======== INPUT DATA ========

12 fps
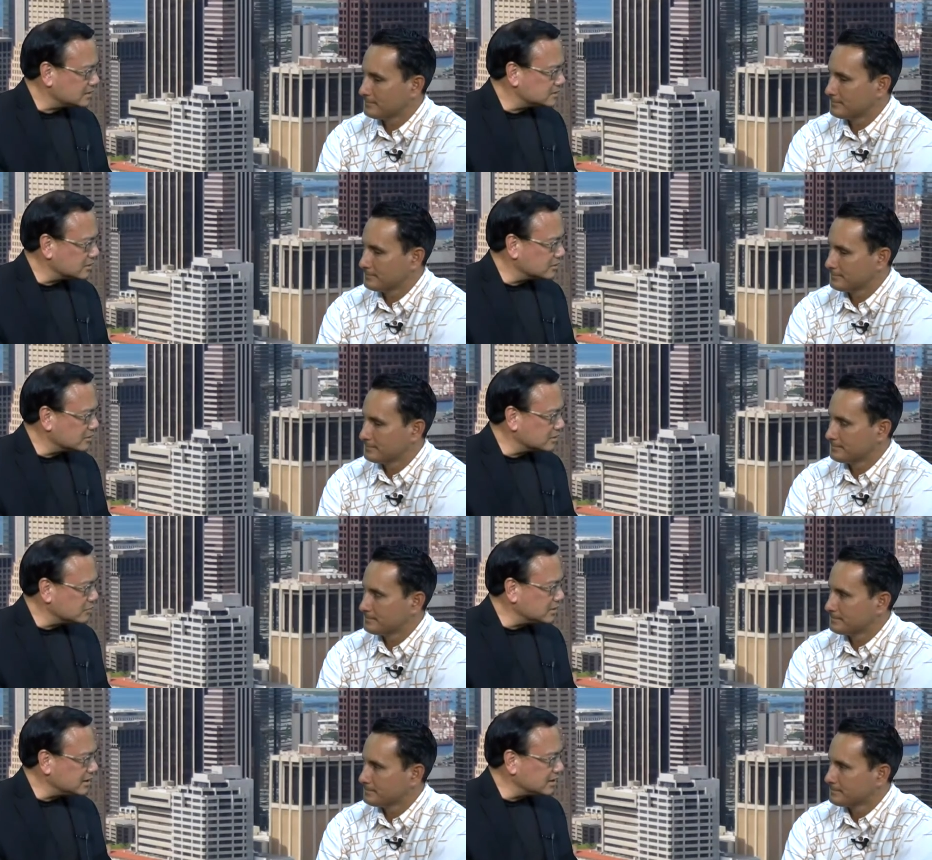Speaker 1: So
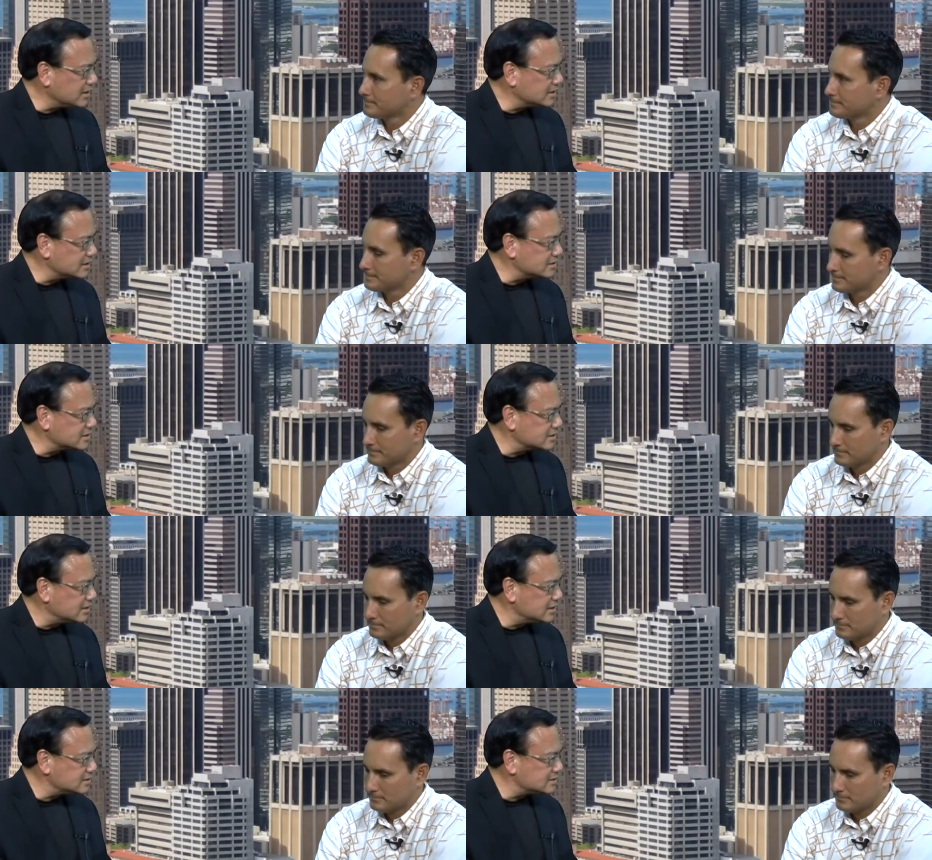
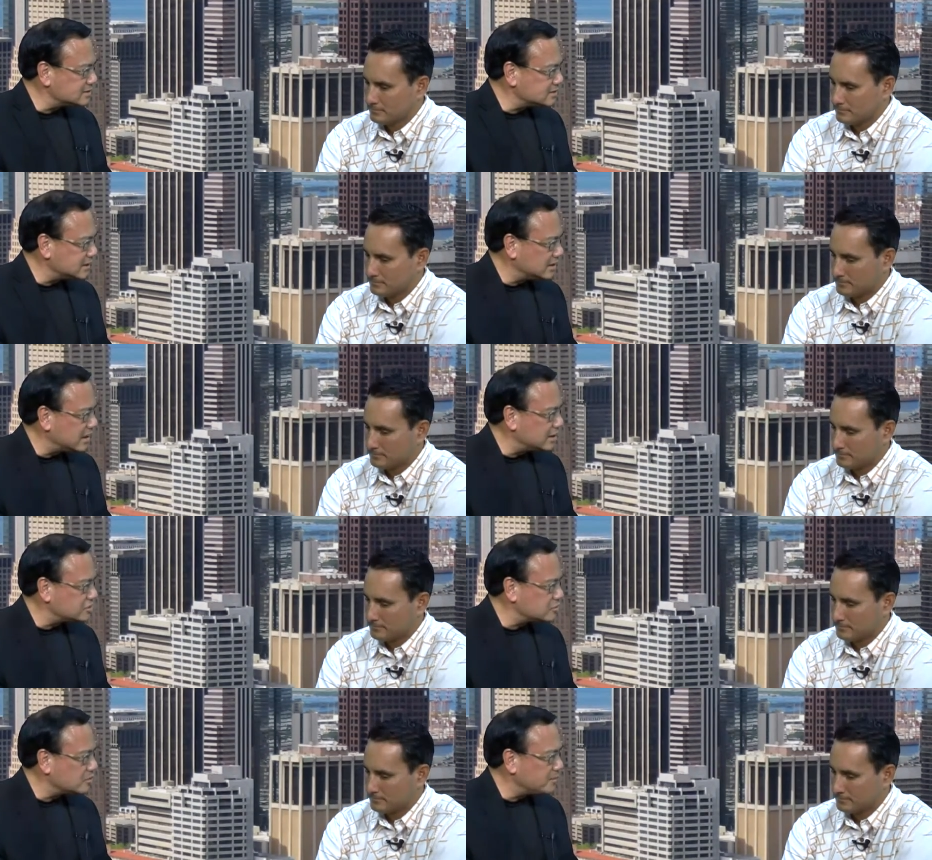this
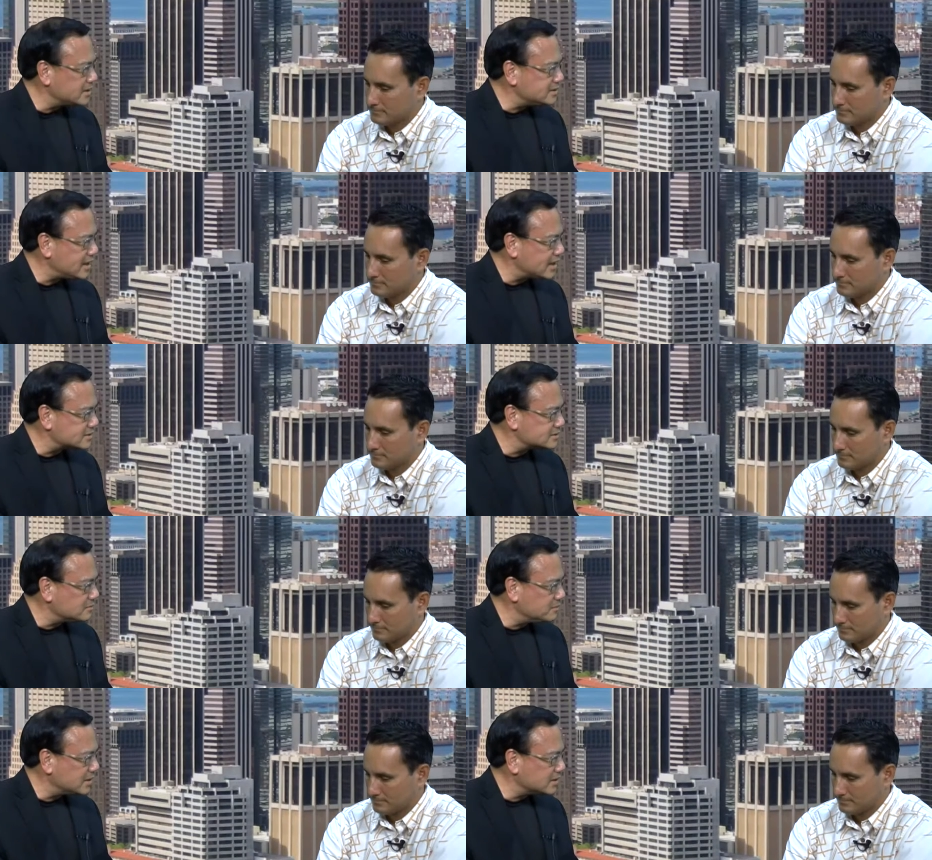election will be a
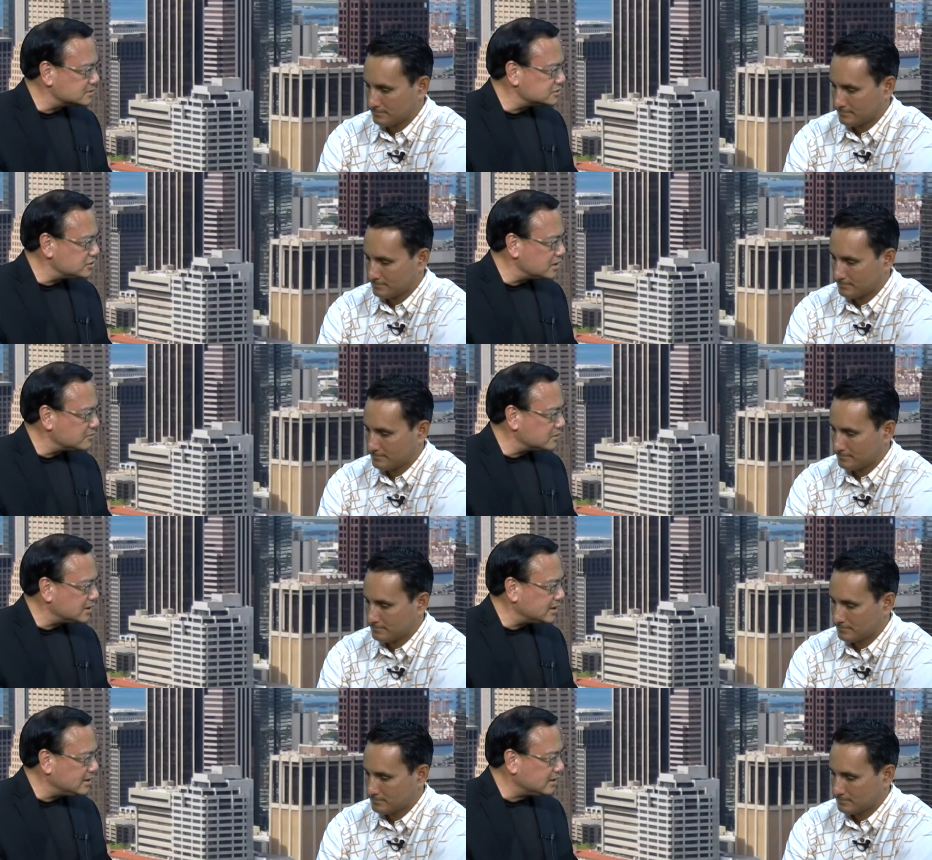test, because
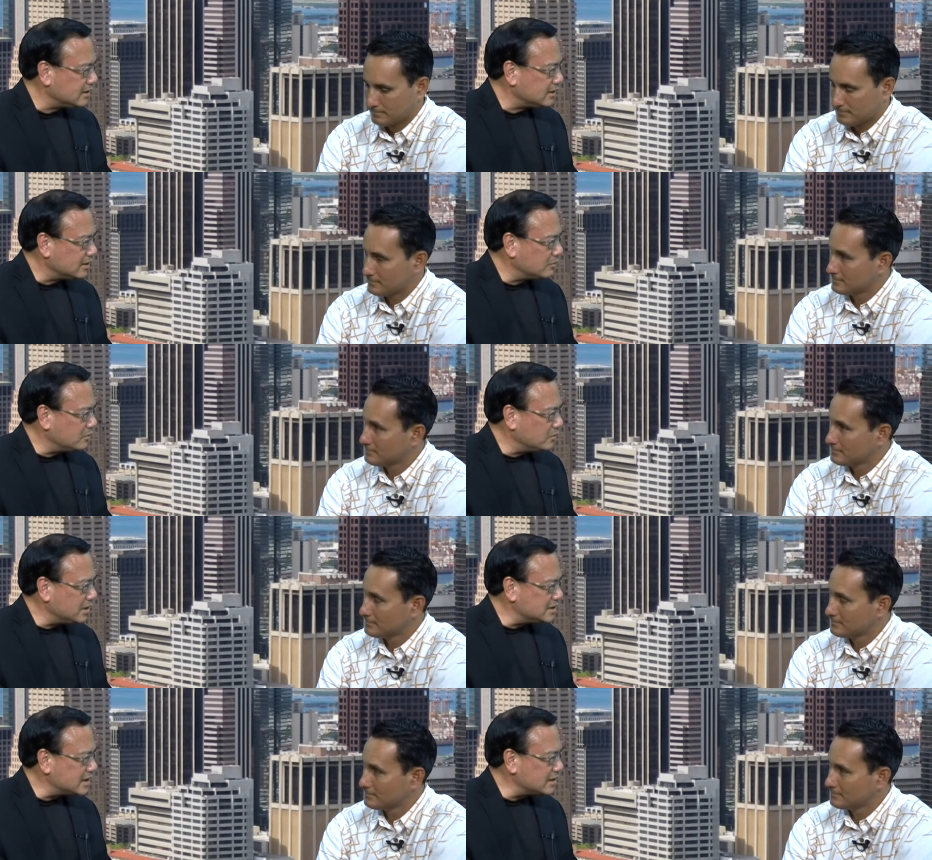generally
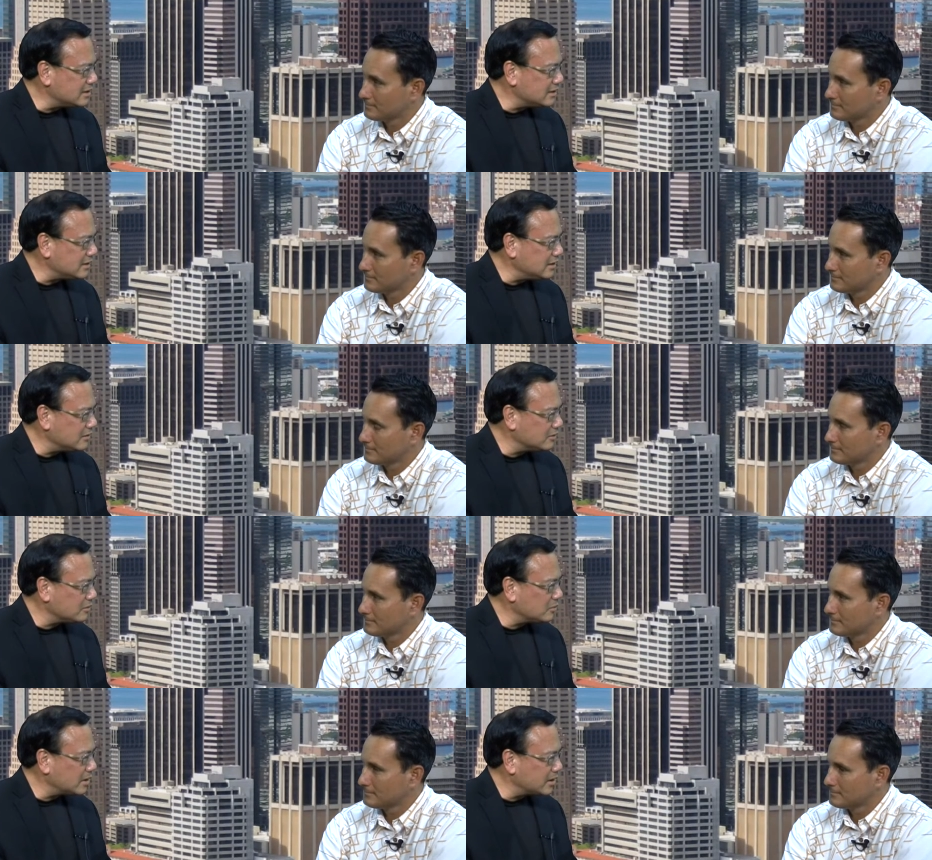we tend to think
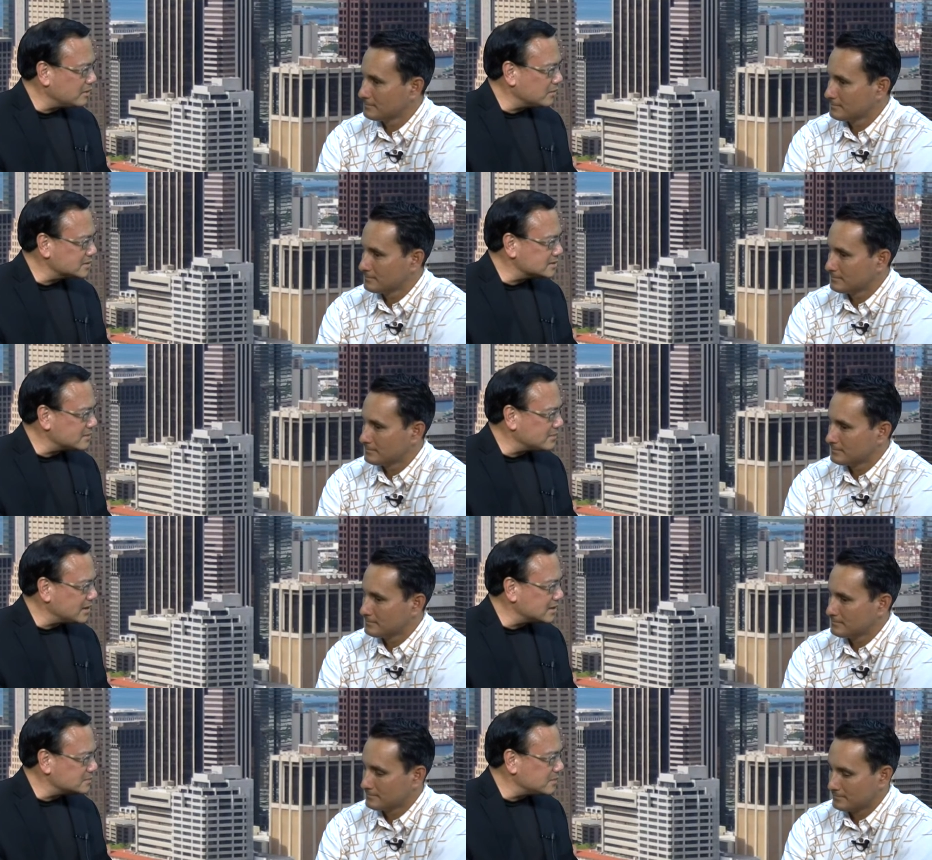here in Hawaii, once
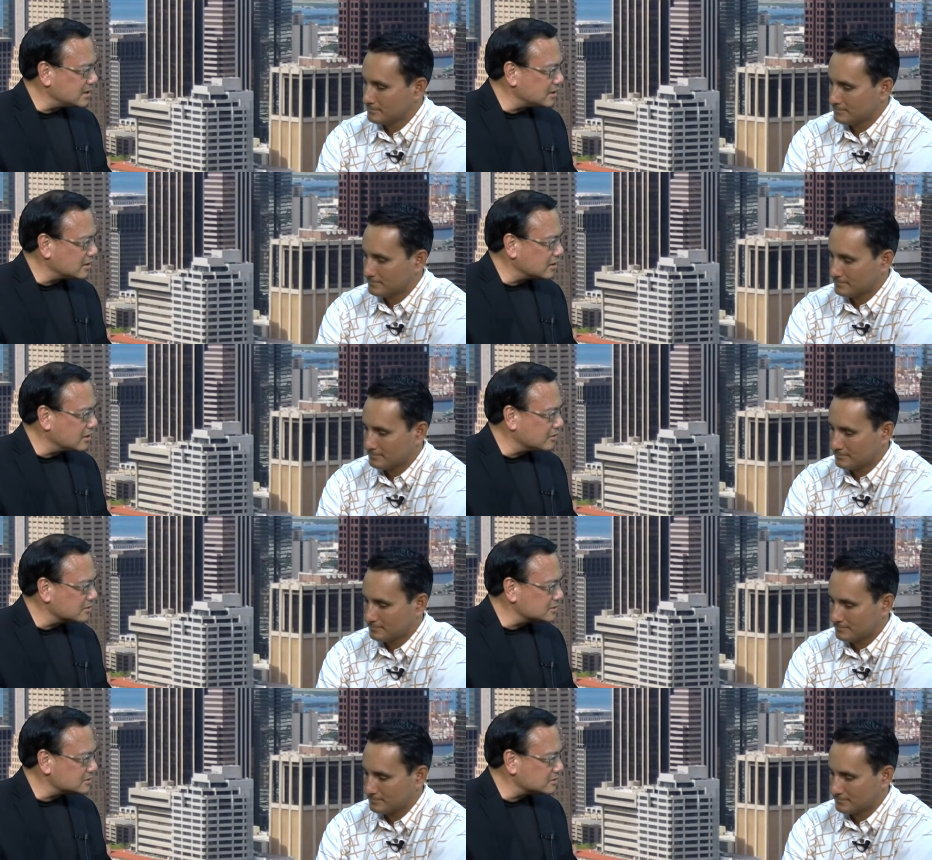somebody has been in
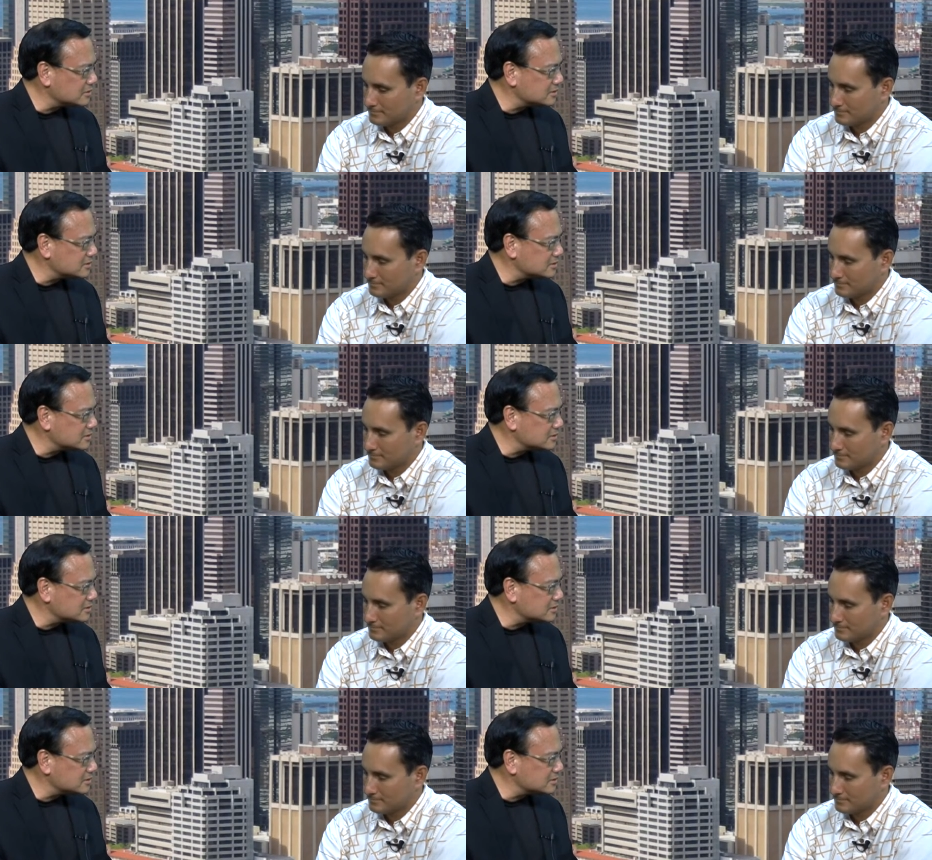Congress or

========

# EXERCISE OBJECTIVE:
All of the records above are to be copied exactly, minus the pictures.

# THE ANSWER:
12 fps
Speaker 1: So
this
election will be a
test, because
generally
we tend to think
here in Hawaii, once
somebody has been in
Congress or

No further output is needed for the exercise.